It’s slow going on the pillow shams. I’ve already broken a couple of needles and I’m pretty sure I woke the boy up from his nap because I was making so many frustrated noises. On the plus side, the portions I HAVE finished look fabulous.
Apologies for the fur everywhere in these pictures,
I’m not cleaning it up til I’m done. It’s EVERYWHERE.
I showed you how I put the piping together on Tuesday, so I thought I’d walk you through what I’m doing for the rest of the sham as well.
I wanted to be able to remove my shams for something a little less wintery looking in the summer, so I needed to put some way of getting the pillow in and out into the design. A zipper would have worked, but it seemed like having an envelope feature would work just as well, without my having to mess around with zippers. I started by cutting my back fabric into two sections. I serged and hemmed the edge of each side that would be along the opening.
To make sure everything fit together properly, I lay the two pieces on top of the pillow they will be going around with the fur underneath and pinned everything. I used the faux fur side in, to give myself a little wiggle room when the sham is turned right side out.
Once everything was pinned securely, I trimmed the edges, leaving myself about 5/8″ for seam allowance. Then, I unpinned the twill from the fur (keeping the two twill pieces pinned to each other) and sewed them together where they overlapped.
After the two pieces are sewn together, it’s time to pin all of your layers together to finish your sham. The piping gets sandwiched between the two pieces, which are, of course, placed right sides together. If you’ve done everything right up to this point, you should have approximately 5/8″ allowance for all 3 pieces.

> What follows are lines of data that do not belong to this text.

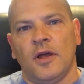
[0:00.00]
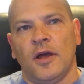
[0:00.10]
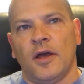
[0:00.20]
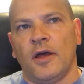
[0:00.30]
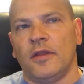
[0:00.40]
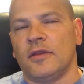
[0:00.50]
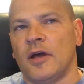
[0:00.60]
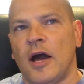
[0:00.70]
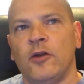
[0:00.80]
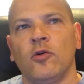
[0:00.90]
And
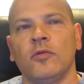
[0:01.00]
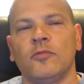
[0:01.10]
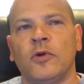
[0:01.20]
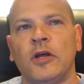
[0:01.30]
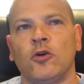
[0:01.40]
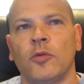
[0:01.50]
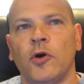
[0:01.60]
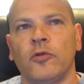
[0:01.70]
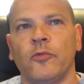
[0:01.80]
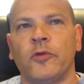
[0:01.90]
I know when I talk
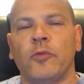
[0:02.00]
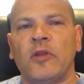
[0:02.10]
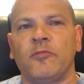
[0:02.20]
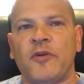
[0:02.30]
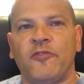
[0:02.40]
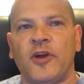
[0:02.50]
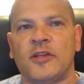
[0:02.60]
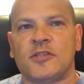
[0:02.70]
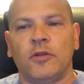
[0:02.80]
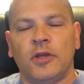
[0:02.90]
about it with one of my
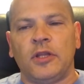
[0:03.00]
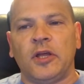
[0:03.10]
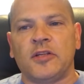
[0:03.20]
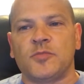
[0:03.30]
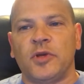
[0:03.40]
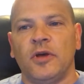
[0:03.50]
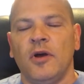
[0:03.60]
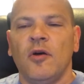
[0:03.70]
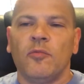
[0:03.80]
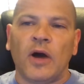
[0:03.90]
friends, he tells me,
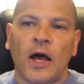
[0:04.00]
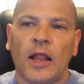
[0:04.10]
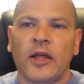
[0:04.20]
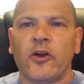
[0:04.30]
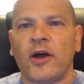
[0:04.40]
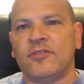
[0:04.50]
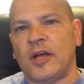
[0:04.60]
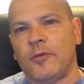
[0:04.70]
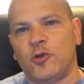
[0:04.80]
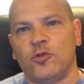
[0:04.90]
well, I don't have
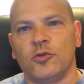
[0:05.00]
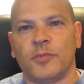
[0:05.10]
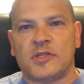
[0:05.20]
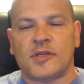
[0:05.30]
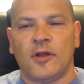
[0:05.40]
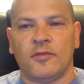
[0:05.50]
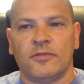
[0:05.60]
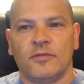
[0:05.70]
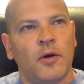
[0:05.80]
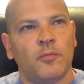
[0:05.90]
time to do it
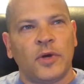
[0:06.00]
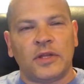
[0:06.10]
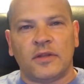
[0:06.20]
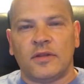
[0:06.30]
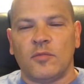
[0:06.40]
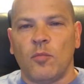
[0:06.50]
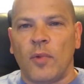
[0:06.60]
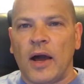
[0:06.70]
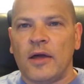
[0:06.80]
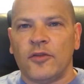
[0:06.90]
myself. But
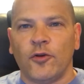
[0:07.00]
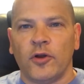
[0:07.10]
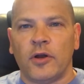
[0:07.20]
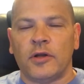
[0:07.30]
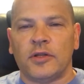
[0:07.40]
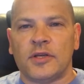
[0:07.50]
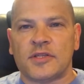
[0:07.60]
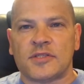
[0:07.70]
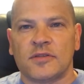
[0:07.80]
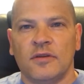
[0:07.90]
my thought on it
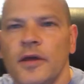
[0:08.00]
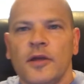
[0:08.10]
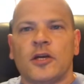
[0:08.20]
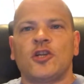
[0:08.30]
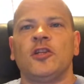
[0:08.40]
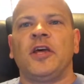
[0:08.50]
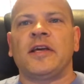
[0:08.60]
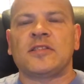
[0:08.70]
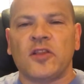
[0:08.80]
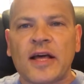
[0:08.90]
is, it actually
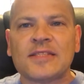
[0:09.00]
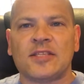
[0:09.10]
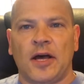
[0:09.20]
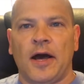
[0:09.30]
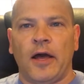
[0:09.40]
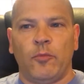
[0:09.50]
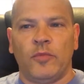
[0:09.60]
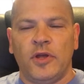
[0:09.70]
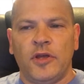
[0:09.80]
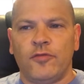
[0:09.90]
takes less time
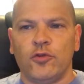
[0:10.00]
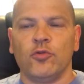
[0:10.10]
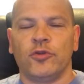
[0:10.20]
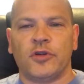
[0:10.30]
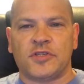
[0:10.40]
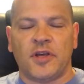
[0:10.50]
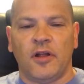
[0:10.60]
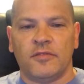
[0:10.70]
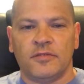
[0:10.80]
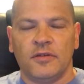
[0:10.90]
if you do it
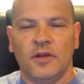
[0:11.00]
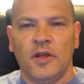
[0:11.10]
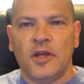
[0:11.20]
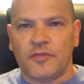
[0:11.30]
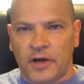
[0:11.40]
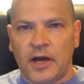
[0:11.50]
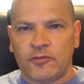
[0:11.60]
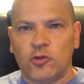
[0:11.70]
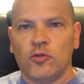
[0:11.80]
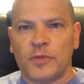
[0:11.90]
yourself. If I have
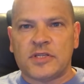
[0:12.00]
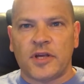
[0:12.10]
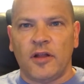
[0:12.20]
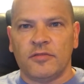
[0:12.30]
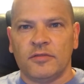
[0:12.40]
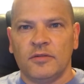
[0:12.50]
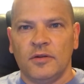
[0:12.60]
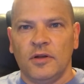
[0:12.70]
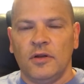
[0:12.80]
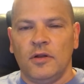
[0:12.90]
to do it myself,
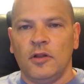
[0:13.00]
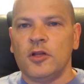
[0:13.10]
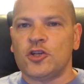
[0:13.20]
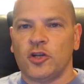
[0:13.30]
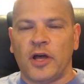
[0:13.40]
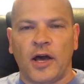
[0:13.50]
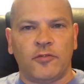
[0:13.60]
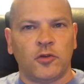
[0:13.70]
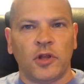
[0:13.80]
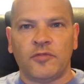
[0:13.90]
literally I
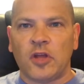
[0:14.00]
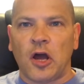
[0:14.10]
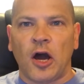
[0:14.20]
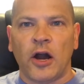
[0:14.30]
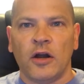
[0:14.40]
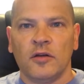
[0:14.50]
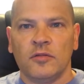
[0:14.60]
have to lift the car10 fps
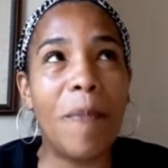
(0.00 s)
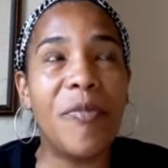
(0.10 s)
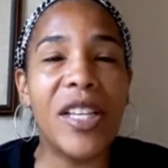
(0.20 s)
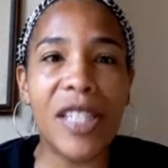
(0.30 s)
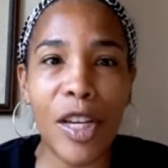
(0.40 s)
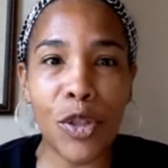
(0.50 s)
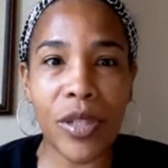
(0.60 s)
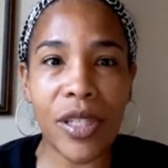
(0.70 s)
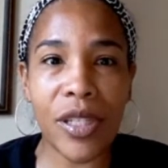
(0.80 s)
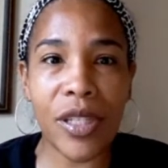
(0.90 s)
it's
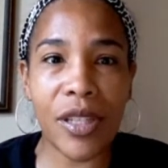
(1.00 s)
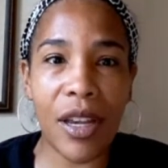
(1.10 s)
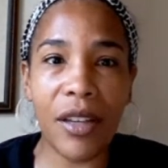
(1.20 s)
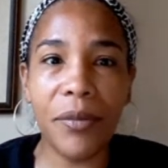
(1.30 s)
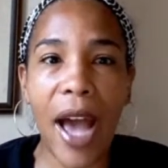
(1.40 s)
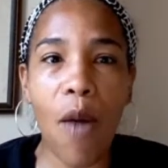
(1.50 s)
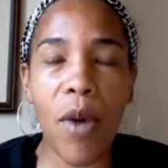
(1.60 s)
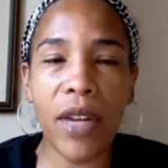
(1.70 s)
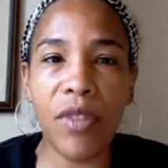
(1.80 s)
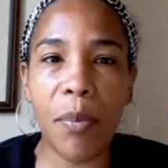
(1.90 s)
interesting how
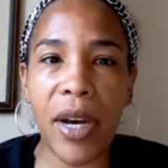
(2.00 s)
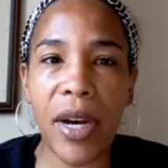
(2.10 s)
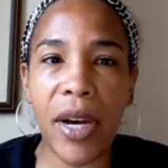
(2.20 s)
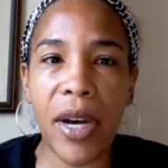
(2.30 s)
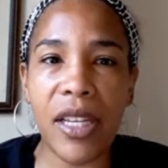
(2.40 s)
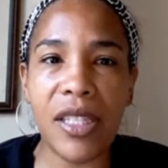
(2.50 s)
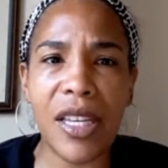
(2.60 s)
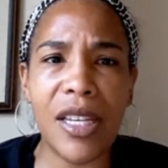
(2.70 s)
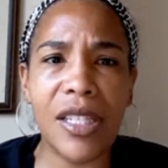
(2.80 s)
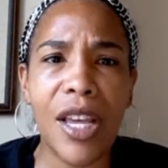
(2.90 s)
one of the buckets
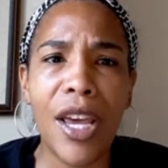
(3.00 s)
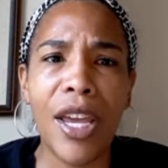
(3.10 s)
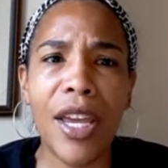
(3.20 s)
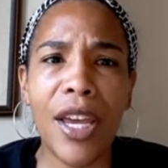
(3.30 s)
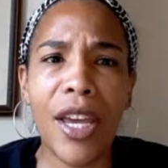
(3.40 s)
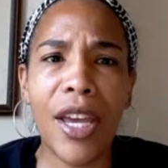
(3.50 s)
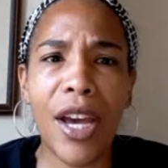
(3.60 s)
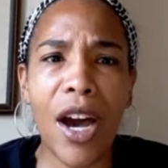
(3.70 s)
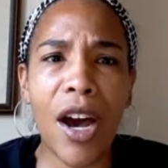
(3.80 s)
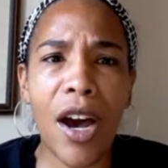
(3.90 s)
is
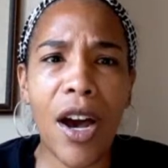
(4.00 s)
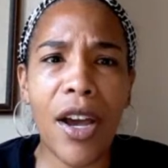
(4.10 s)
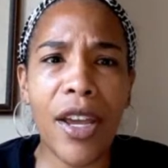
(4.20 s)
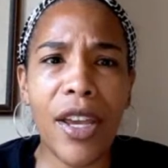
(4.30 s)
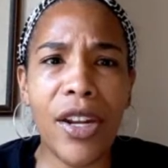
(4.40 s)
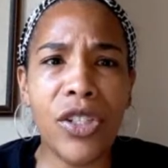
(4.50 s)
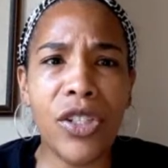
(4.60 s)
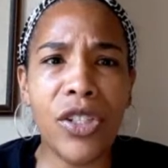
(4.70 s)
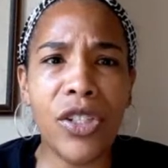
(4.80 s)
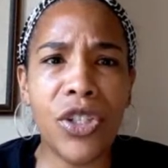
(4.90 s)

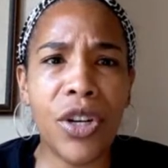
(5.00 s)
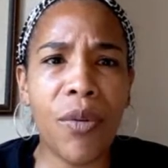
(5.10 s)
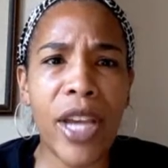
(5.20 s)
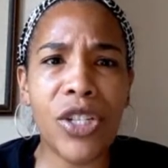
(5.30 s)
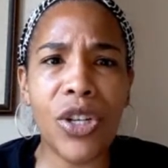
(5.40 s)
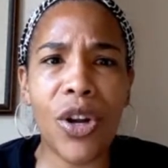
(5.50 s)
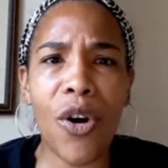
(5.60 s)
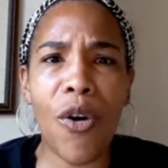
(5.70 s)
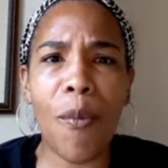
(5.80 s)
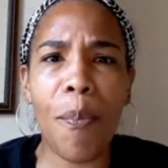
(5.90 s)

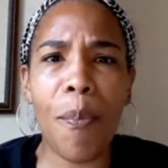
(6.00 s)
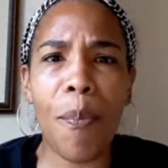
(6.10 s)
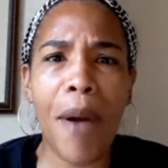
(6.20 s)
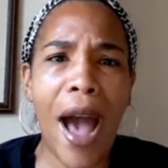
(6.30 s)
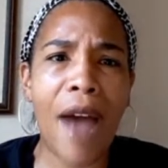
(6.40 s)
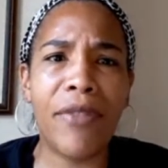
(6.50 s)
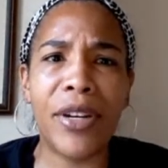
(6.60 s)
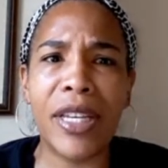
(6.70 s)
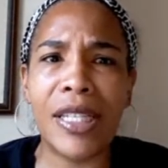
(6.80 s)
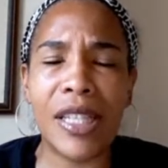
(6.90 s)
intergenerational
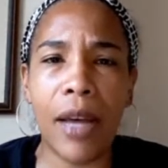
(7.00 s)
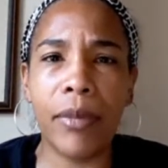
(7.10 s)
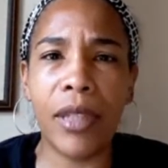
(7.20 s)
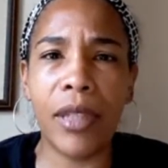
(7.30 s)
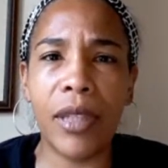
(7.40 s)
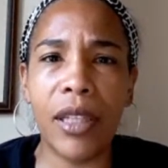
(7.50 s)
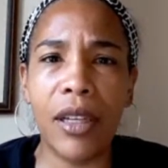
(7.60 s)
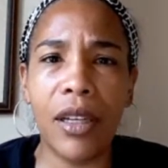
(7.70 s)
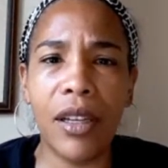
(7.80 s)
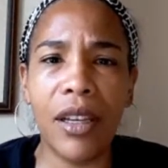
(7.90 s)
poverty something.
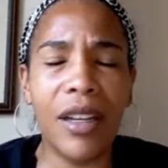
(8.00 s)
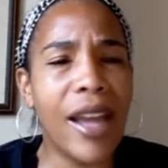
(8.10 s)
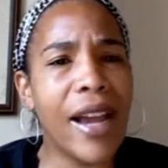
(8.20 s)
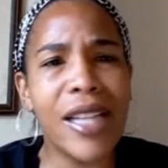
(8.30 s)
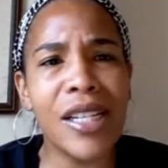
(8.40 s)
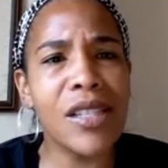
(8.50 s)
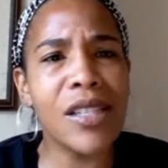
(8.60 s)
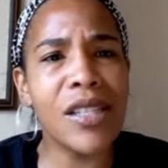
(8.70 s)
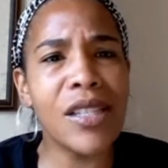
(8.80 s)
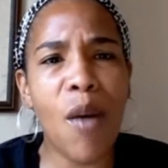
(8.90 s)
And like, I just
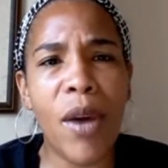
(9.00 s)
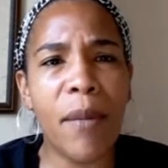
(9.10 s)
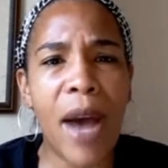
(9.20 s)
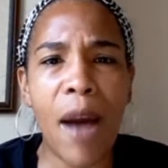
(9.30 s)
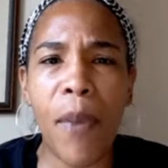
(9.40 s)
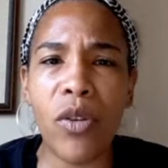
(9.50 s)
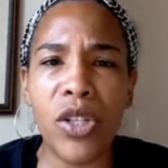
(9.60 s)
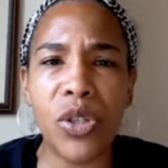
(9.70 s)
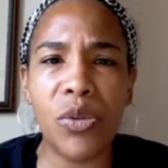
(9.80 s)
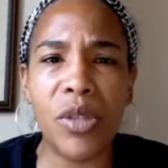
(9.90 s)
saw one of my
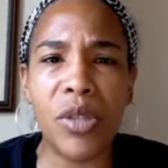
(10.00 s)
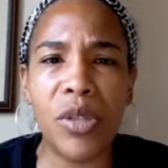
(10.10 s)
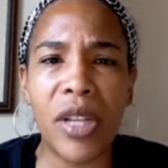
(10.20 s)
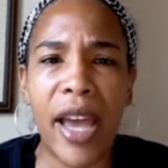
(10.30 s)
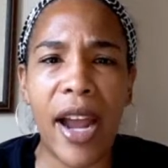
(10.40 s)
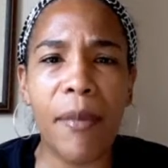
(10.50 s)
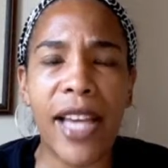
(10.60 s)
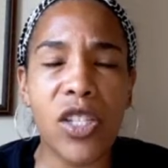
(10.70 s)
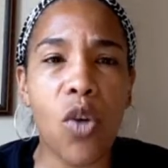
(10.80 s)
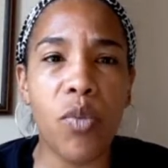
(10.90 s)
opponents using that. I'm like,
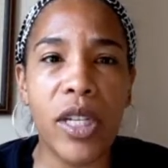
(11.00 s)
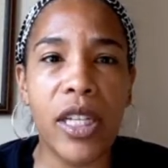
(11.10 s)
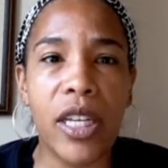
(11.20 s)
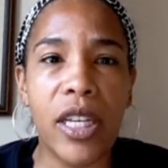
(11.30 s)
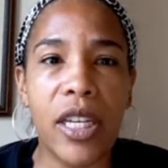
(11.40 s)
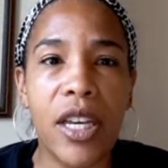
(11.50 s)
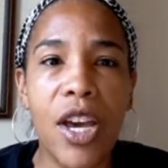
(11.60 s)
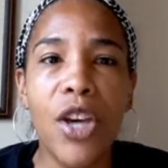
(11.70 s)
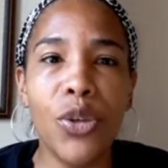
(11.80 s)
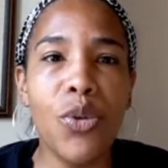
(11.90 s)
so really,
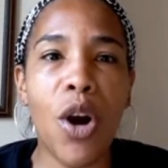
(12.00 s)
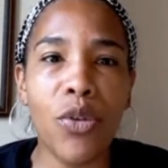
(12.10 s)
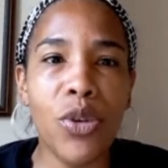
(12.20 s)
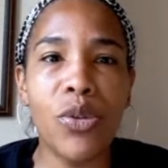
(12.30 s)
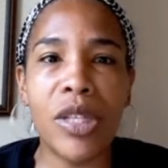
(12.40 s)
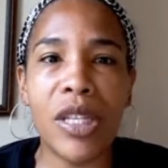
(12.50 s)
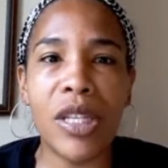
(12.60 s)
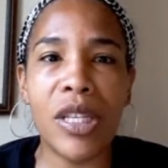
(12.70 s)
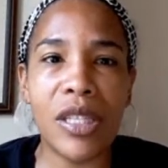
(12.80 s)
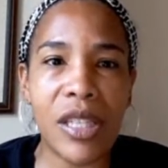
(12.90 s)
you gonna use
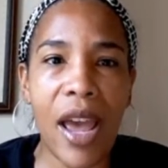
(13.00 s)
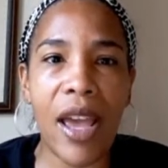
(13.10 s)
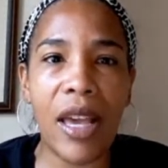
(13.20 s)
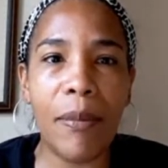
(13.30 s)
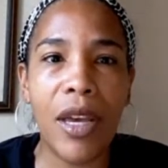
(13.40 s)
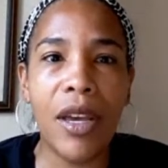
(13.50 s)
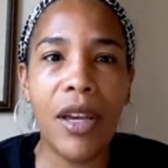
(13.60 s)
this same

To turn the corner with your piping, make sure to take a notch out of your “seam allowance”. Otherwise everything will bunch and pull and make you want to kill everyone. Promise.
The last part is where I’m stuck. Sewing it all together. I’m using my zipper foot to try and get as close to the edge of the piping as I can. Problem is, if you hit piping this big with a needle, it breaks it. So, like I said. I’m not done yet. I’ll share pictures as soon as they’re finished!